You can verify these table values with Wolfram Alpha by clicking on the percent values in the second column of the table.

We can also calculate the average of the longest run from this data: Avg of Longest Run = (0 + 7*1 + 5*2 + 2*3 + 1*4)/16 = 27/16 = 1.6875

This data (and other flips data I calculated) was used to verify later work.


Next, for a given minimum number of heads, for each number of flips starting at 1 (up to the number of flips needed to get a probability of 99.99%), I calculated the probability (using a computer program I wrote). I did this for a minimum number of heads from 1 to 20. I stopped at 20 because the time to run the computer program started taking days to complete. I use the output of this program as a lookup table when the number of heads in a row is less than or equal to 20.

This program uses a generalization of the Fibonacci sequence. Following is an example of the calculations used for 4 flips:

For my program, I basically was interested in the following problem: Given, N = minimum number of heads in a row, and F = number of coin flips, find the probability of N+ heads in a row for F flips. Note that our notation uses parens instead of subscripts, so that a(F) corresponds to a with a subscript of F. Here is a link to a site that provides an alternate way to calculate the probability given N and F, but I found it to be slow as F increased.

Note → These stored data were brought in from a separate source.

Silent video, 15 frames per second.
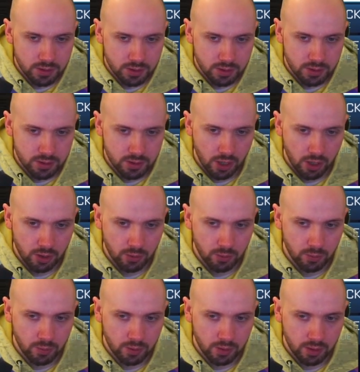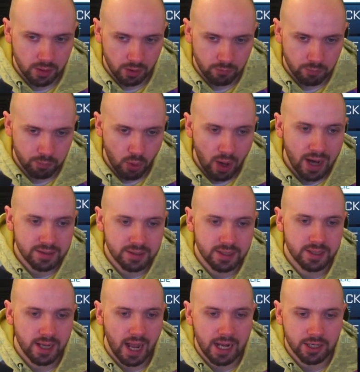So like, practice
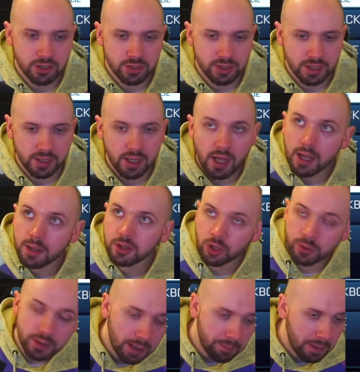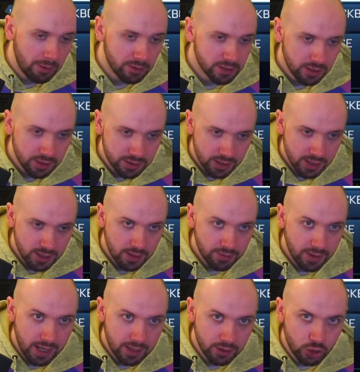actually doing that power slide turn,
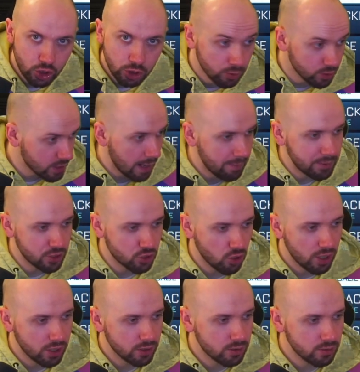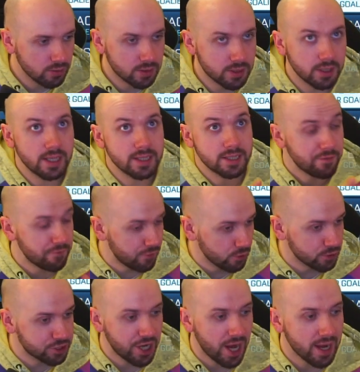then double tapping triangle as if you're
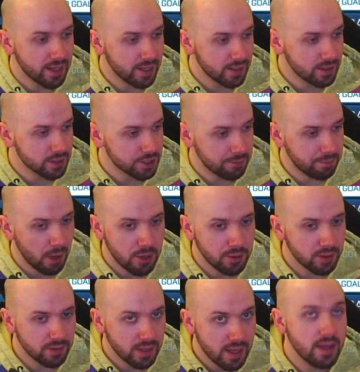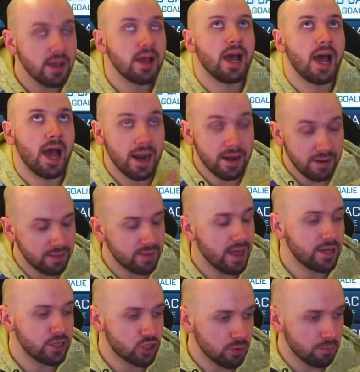checking there's an opponent there, and
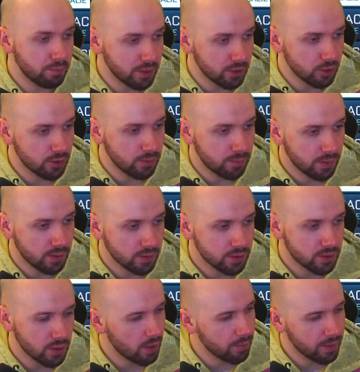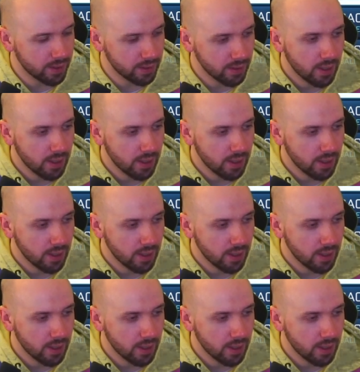then jumping up. You know what I mean?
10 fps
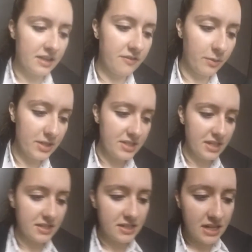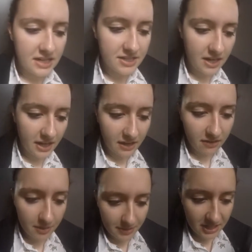The voice ceased. Sucking
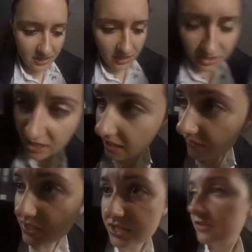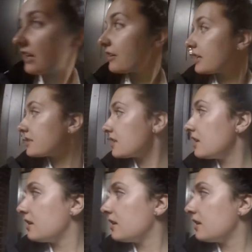a lemon, he took stock of his surroundings.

For a given N, we will calculate a(F) which is the number of permutations with N+ heads in a row for F coin flips. The following examples use N=4.

a(F) = 2^F - b(F) where the series b(1), b(2), b(3), ... is the Tetranacci sequence that tells the number of ways of not getting N heads in a row. Starting with the initialization values 0, 0, 0, 1 we calculate b(0) as the next term in this sequence. Succeeding values, for a Tetranacci sequence, are the sum of the previous 4 (hence, tetra) values. Thus, b(0) = 1, b(1) = 2, b(2) = 4, b(3) = 8, b(4) = 15, b(5) = 29, b(6) = 56, ...

Note that the following formulas hold:
  • b(m) = 2^m for 1 <= m < N
  • b(N) = 2^N - 1
  • b(F) = b(F-1) + b(F-2) + ... + b(F-N) for F > N

To summarize, for N=4, b(F) starting at F=1:   2, 4, 8, 15, 29, 56, 108, 208, 401, ...

Last example: b(6) = b(5) + b(4) + b(3) + b(2)    stop at subscript 2. Just include N terms. (56 = 29 + 15 + 8 + 4)


Given N=4, and the b(F) terms, and using a(F) = 2^F - b(F) we can calculate the a(F) terms:

a(F) terms, starting at F=1: 0, 0, 0, 1, 3, 8, 20, 48, 111, ...
In this list of terms, we can see that a(4) = 1, a(5) = 3, a(6) = 8, etc. Put another way, the number of permutations with 4+ heads in a row in 4 flips is 1. The number of permutations with 4+ heads in a row in 5 flips is 3. And, the number of permutations with 4+ heads in a row in 6 flips is 8. Given that, we can determine the probability by dividing the number of permutations for a specific number of flips by the total number of possible permutations (i.e. 2^F).

To summarize, there are a(F) permutations with N+ heads in a row for F flips. And the probability is a(F)/2^F. Here, N+ means N or more.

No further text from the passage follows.